Eigen matrix has 1000 rows and 20000 columns.
Total non-zero values : 9.08978e+06
The density of non-zero values is 0.454489
Mat mul took 1849 ms
Eigen coo 458 206 208 201 224 205 204 199 217 210
bitset intersection took 602 ms
biset coo 458 206 208 201 224 205 204 199 217 210

如您所见，作为位集操作集合的matmul大约比Eigen的float matmul快3倍，这是有道理的.

As you can see, matmul as set of bitset operations is about 3x faster than Eigen's float matmul, which makes sense.

我想强调一点，我需要在100K以上的操作(在HPC或云中)上执行此操作，而平均毫秒级的性能改进将有所作为.

I want to emphasize that I need to perform this operation over 100K (in the HPC or cloud) and a millisecond performance improvement on average would make a difference.
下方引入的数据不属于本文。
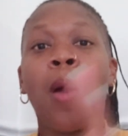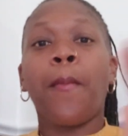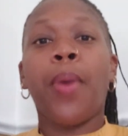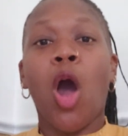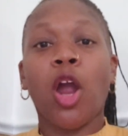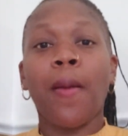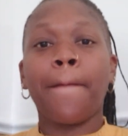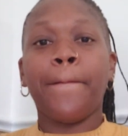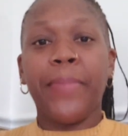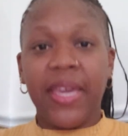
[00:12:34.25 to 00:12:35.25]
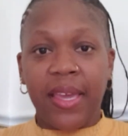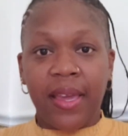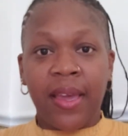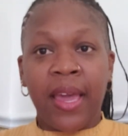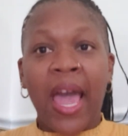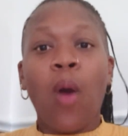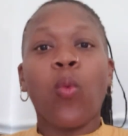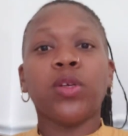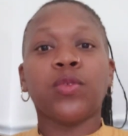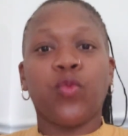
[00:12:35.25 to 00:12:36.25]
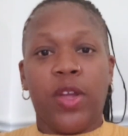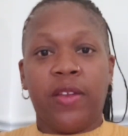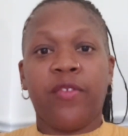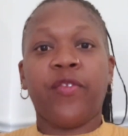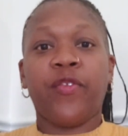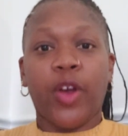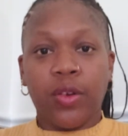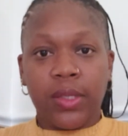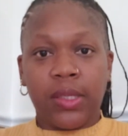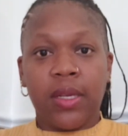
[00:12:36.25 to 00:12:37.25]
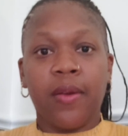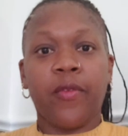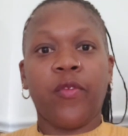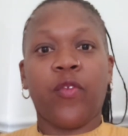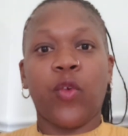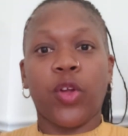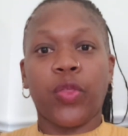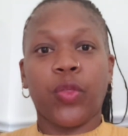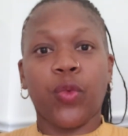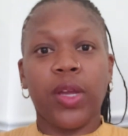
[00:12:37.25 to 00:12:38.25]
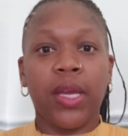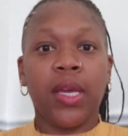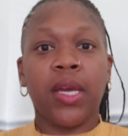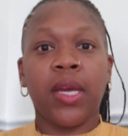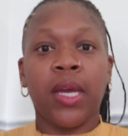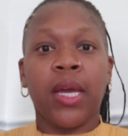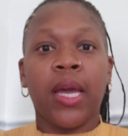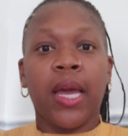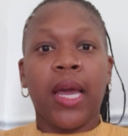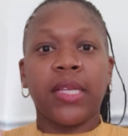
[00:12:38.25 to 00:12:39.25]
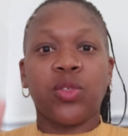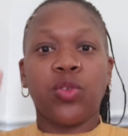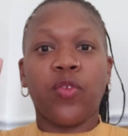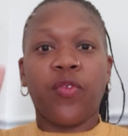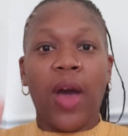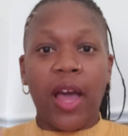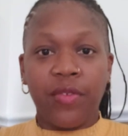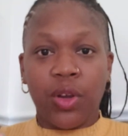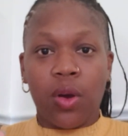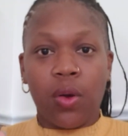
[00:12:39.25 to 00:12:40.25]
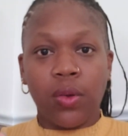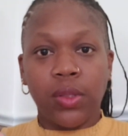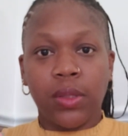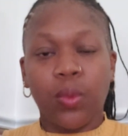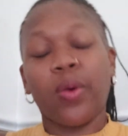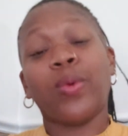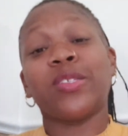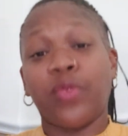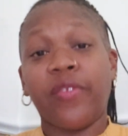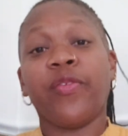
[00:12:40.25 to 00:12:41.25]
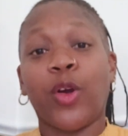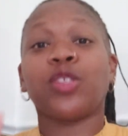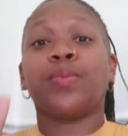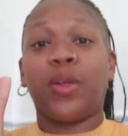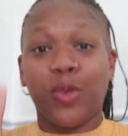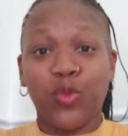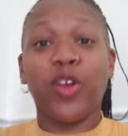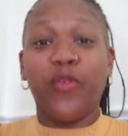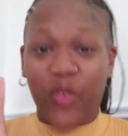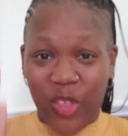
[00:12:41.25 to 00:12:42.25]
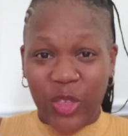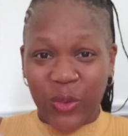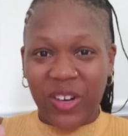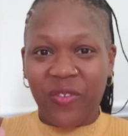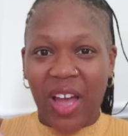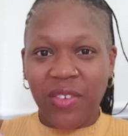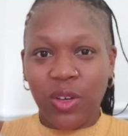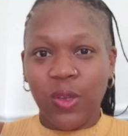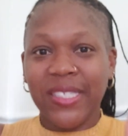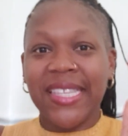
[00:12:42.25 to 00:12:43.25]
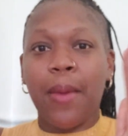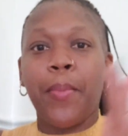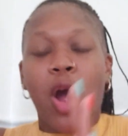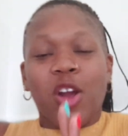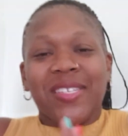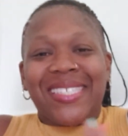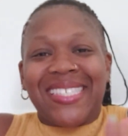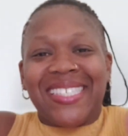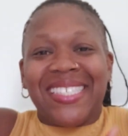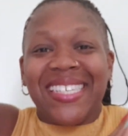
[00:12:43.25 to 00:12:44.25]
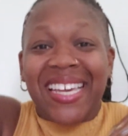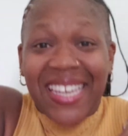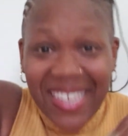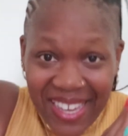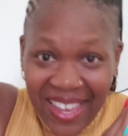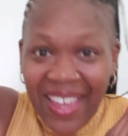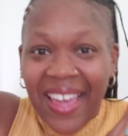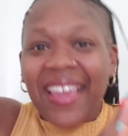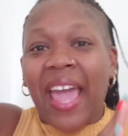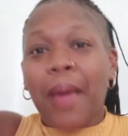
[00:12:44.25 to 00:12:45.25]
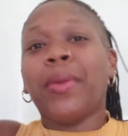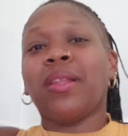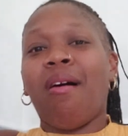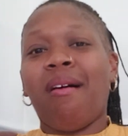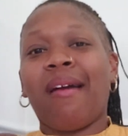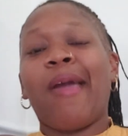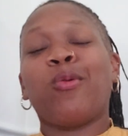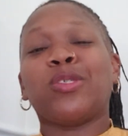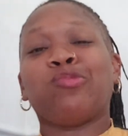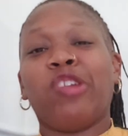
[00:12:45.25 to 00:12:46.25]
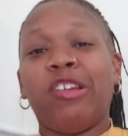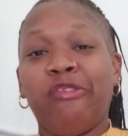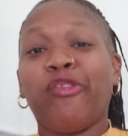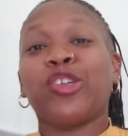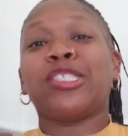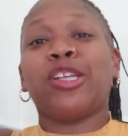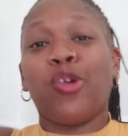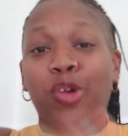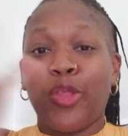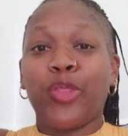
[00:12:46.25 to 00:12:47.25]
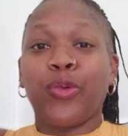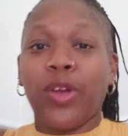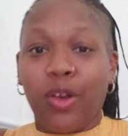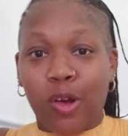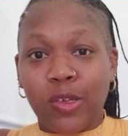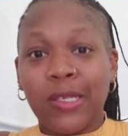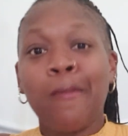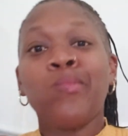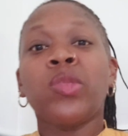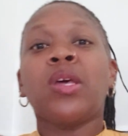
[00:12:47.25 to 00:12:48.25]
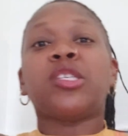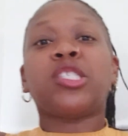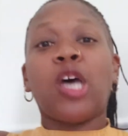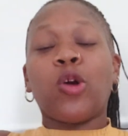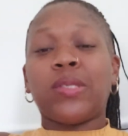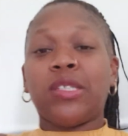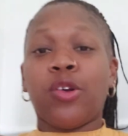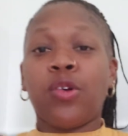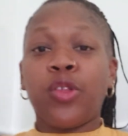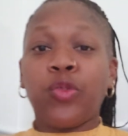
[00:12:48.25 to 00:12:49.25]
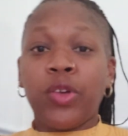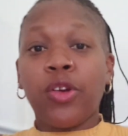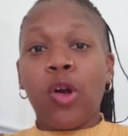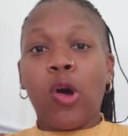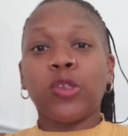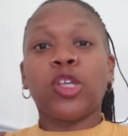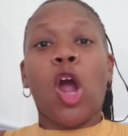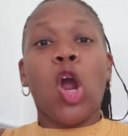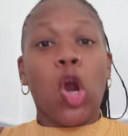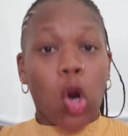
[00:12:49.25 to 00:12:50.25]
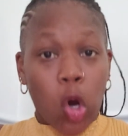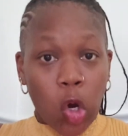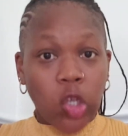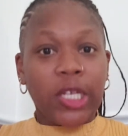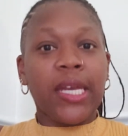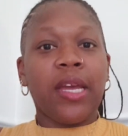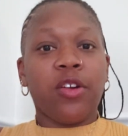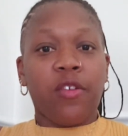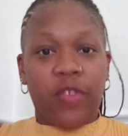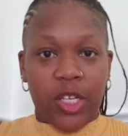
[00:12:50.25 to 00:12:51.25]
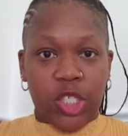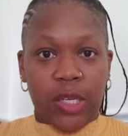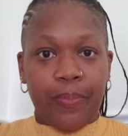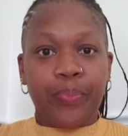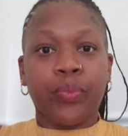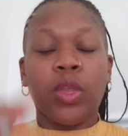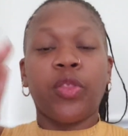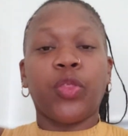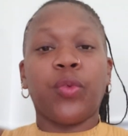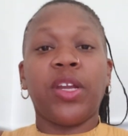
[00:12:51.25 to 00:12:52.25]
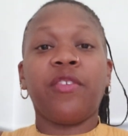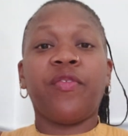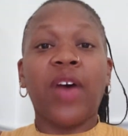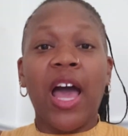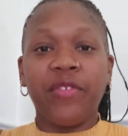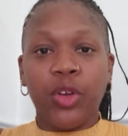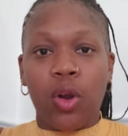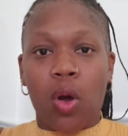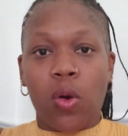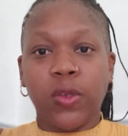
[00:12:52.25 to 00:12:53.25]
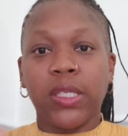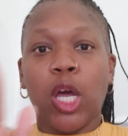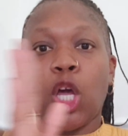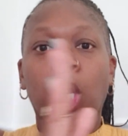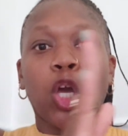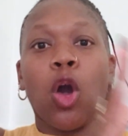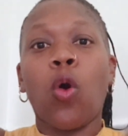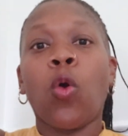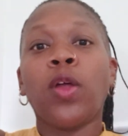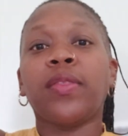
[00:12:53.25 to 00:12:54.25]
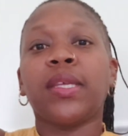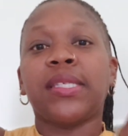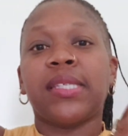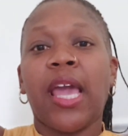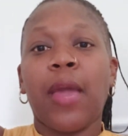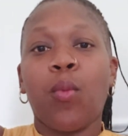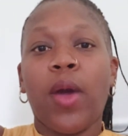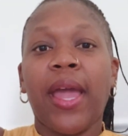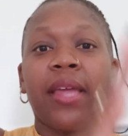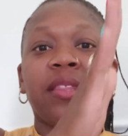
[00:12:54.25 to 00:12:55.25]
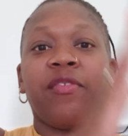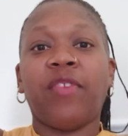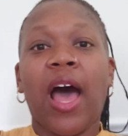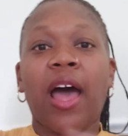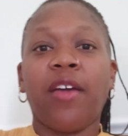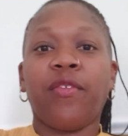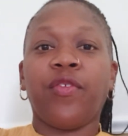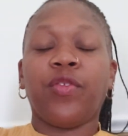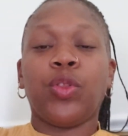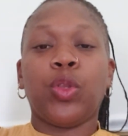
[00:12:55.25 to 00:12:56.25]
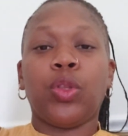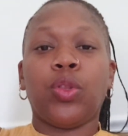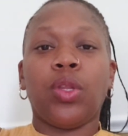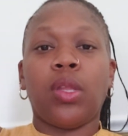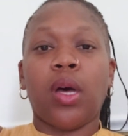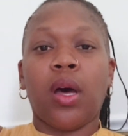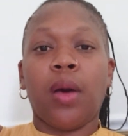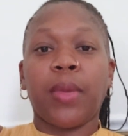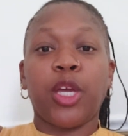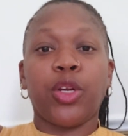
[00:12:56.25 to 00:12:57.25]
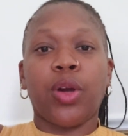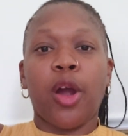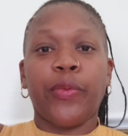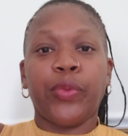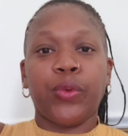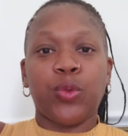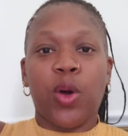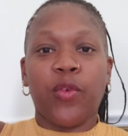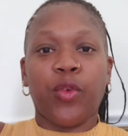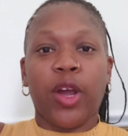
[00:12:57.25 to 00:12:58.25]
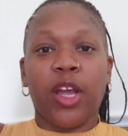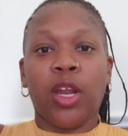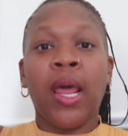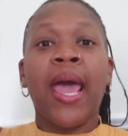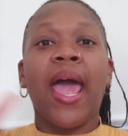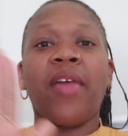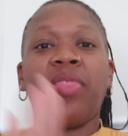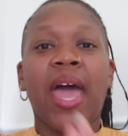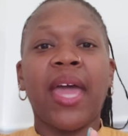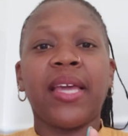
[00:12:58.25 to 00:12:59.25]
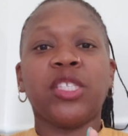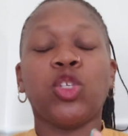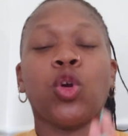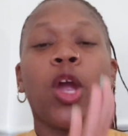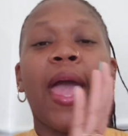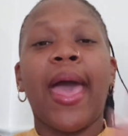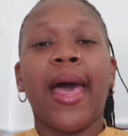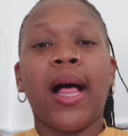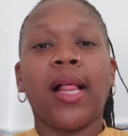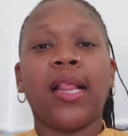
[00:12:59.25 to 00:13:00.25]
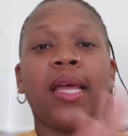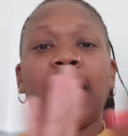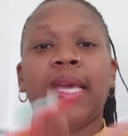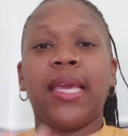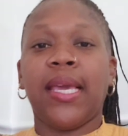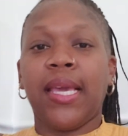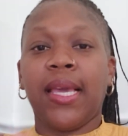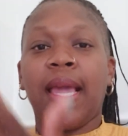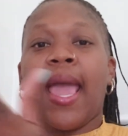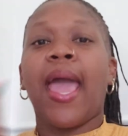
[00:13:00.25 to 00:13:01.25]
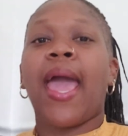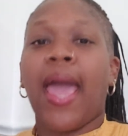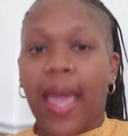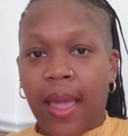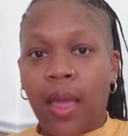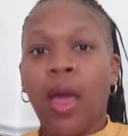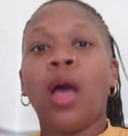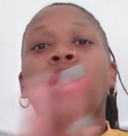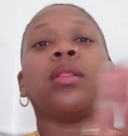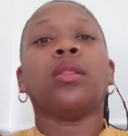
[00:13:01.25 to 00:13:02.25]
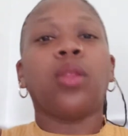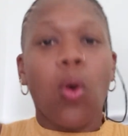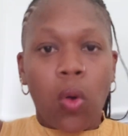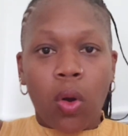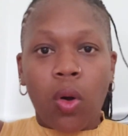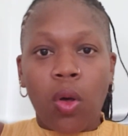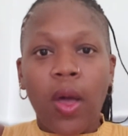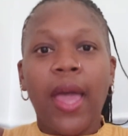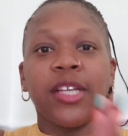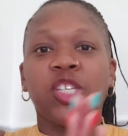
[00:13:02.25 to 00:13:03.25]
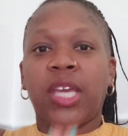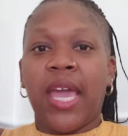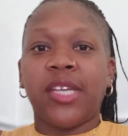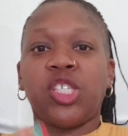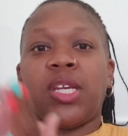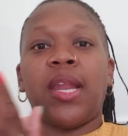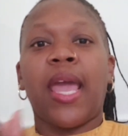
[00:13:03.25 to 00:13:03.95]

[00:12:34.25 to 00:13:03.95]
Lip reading: Part B, was written first for 3 to 5-year-olds. Well, it wasn't written first, but it was written for the 3 to 5-year-olds. Then Part C came along and was written for 0 to 3-year-olds. So 0 to 3-year-olds are early intervention. 3 to 5-year-olds go the same way, the kindergarten through 12th grade, and that is your LEA, Local Education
我不受任何特定库，C ++标准等的约束.因此，请随意回答您认为比使用GPU更快的任何解决方案，因为由于多种原因，我无法使用它

I'm not bound to any specific library, C++ standard, etc. So please feel free to answer with any solution that you think is faster other than those using GPU, as I can't use it for a number of reasons.

推荐答案

我不确定有多少(如果有的话)可以让编译器为您完成，而无需使用内在函数或C ++向量类包装器进行手动向量化(如果您的项目许可证与GPL兼容，则类似于 Agner Fog的VCL .也有一些非GPL包装器.

I'm not sure how much, if any, you can get the compiler to do for you without manually vectorizing with intrinsics or a C++ vector-class wrapper (like Agner Fog's VCL, if your project's license is compatible with the GPL). There are some non-GPLed wrappers, too.

对矩阵乘法进行缓存块是一项很好的工作(在这里很重要)，如果您可以使用Eigen的现有模板，但使用按位and在整数上，而不是在浮点数上相乘.我不确定这是否可能.

Cache-blocking a matrix multiply is a fine art (and will be important here), and it would be really nice if you could use Eigen's existing templates but with a different class that uses bitwise and on integers, instead of multiply on floats. I'm not sure if this is possible.

我做了一些搜索，关于二进制矩阵的大多数文献都是关于产生布尔结果的(包括SO问题).向量内积是使用AND作为乘法，但使用XOR或OR作为加法，而不是popcount.也许有一个我找不到的搜索词描述了正常"矩阵，而这些矩阵恰好是(0,1)矩阵，但是乘积却没有.

I did some searching, and most of the literature about binary matrices is about producing a boolean result (including SO questions like this). A vector inner-product is done with AND as the multiply, but with XOR or OR as the addition, not popcount. Maybe there's a search-term I'm missing that describes "normal" matrices that just happen to be (0,1) matrices, but where the product won't be.

因为每毫秒都很重要，所以您可能必须手动将其向量化.

Since every millisecond matters, you're probably going to have to manually vectorize this.

一般来说，并不是向量整数的东西很慢，而是 just 向量整数的乘法比较慢，尤其是与最近x86硬件上的vector- float FMA相比(尤其是Intel，它具有FP FMA在Haswell及更高版本上每个时钟2x 256b向量的吞吐量.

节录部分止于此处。